DIRECTIONS FOR THIS TASK: Beneath this line sits some data. Return only its lines from the one holding "Video frames at" through the one holding "(4.00 s to 5.00 s)", inclusive, exactly, with the images removed.

EXERCISE MATERIALS:

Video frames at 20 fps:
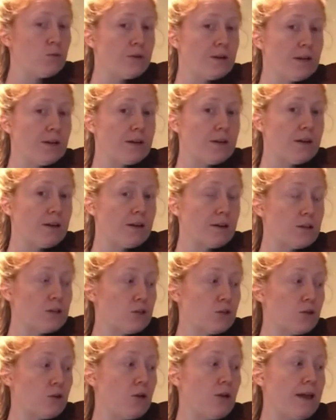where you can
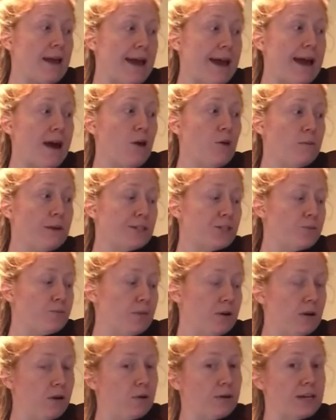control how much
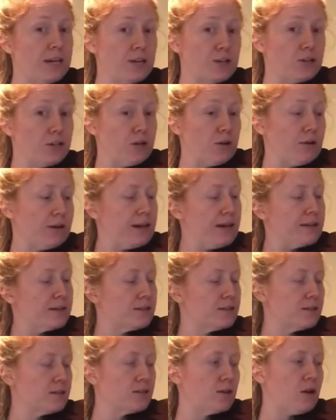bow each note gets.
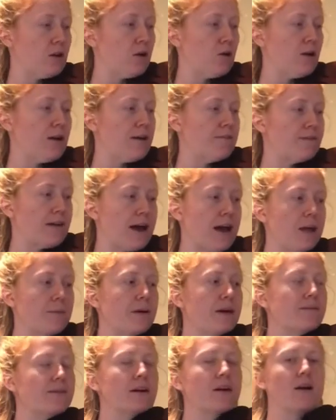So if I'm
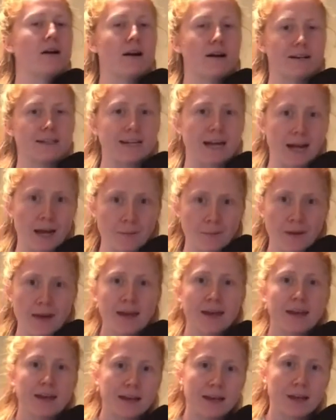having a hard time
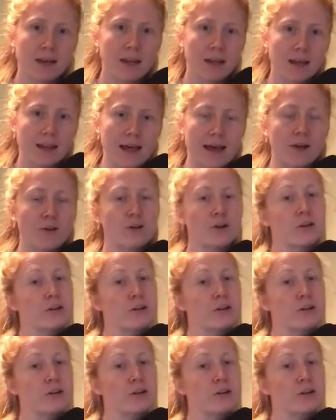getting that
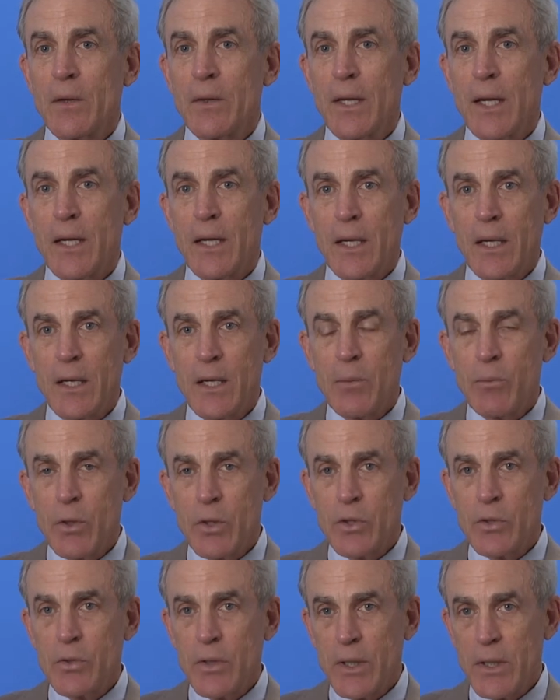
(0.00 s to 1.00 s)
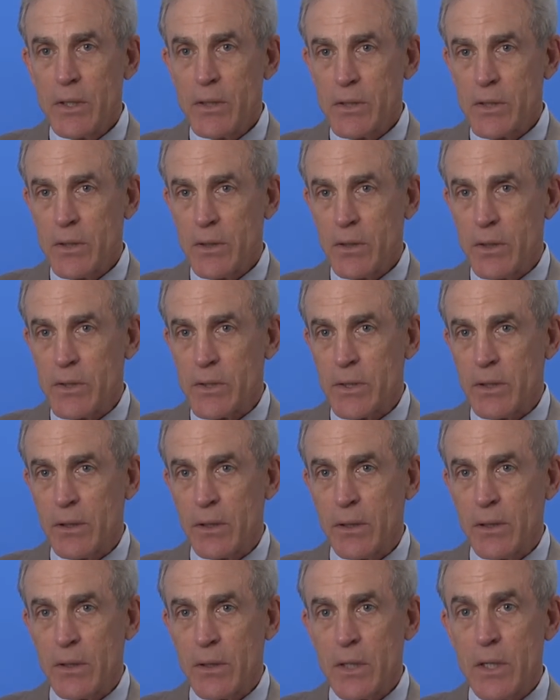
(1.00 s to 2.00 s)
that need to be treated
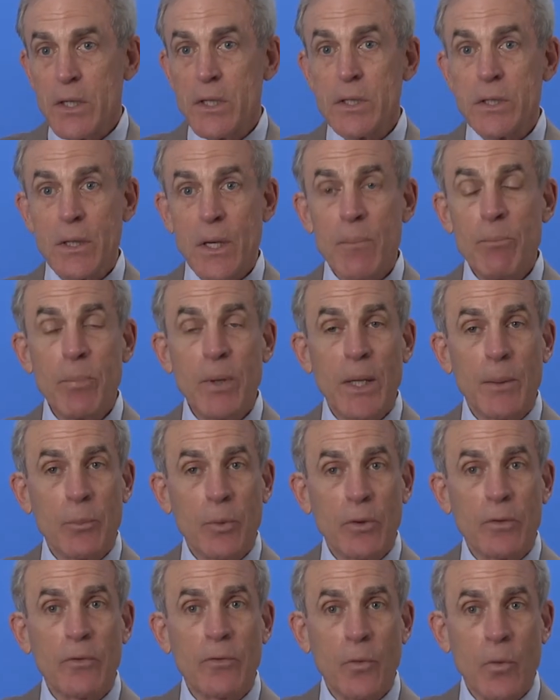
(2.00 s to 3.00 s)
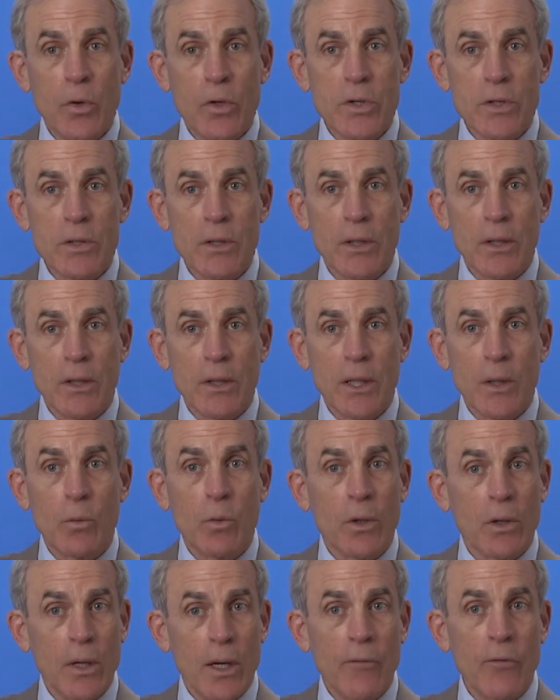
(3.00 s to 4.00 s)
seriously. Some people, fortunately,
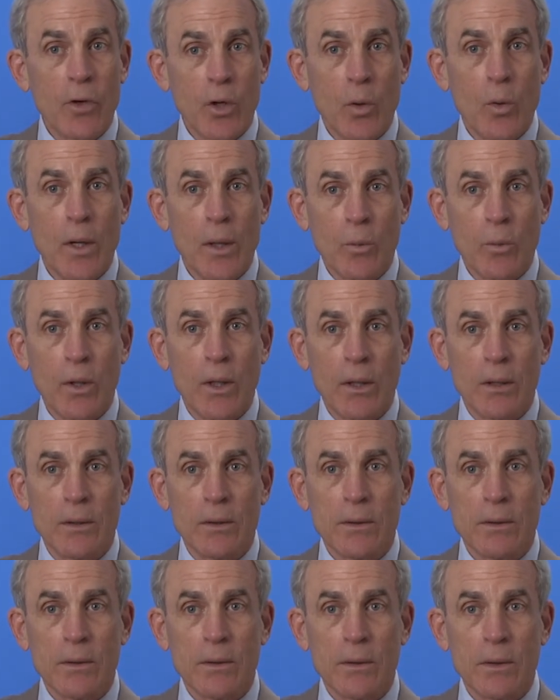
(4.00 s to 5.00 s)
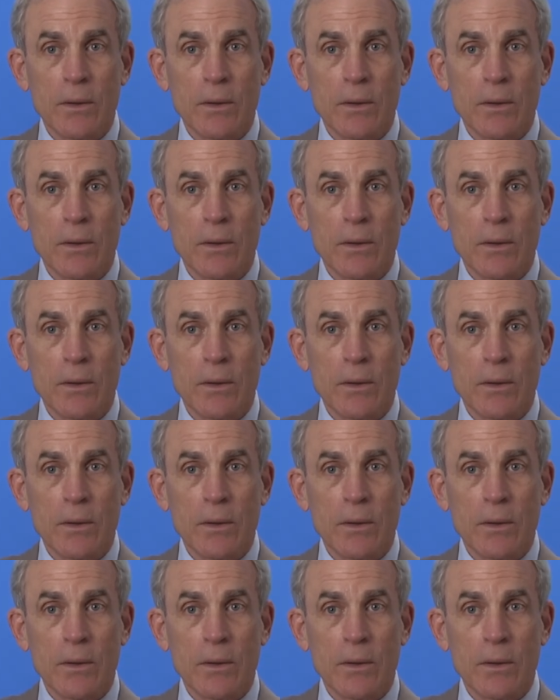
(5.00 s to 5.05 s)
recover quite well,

* * *

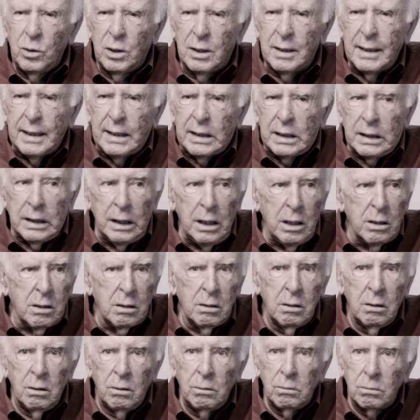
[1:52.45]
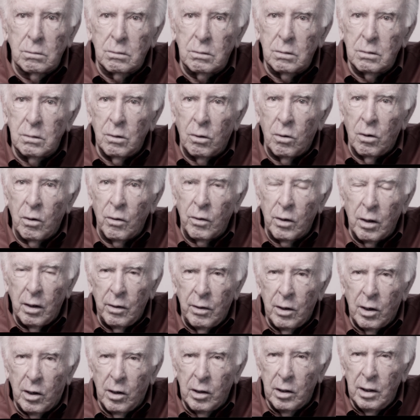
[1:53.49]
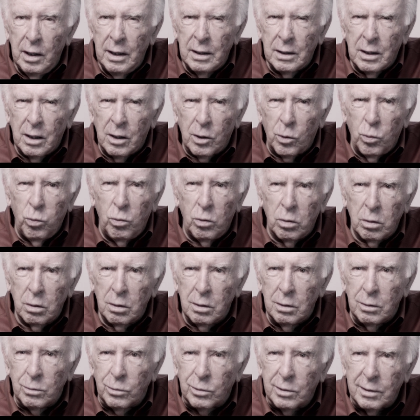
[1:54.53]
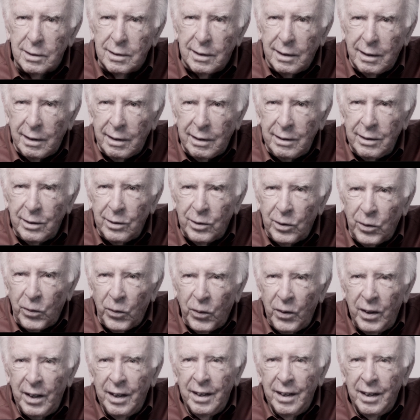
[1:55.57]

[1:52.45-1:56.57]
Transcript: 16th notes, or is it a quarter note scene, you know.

WRITTEN RESPONSE:
Video frames at 20 fps:
where you can
control how much
bow each note gets.
So if I'm
having a hard time
getting that
(0.00 s to 1.00 s)
(1.00 s to 2.00 s)
that need to be treated
(2.00 s to 3.00 s)
(3.00 s to 4.00 s)
seriously. Some people, fortunately,
(4.00 s to 5.00 s)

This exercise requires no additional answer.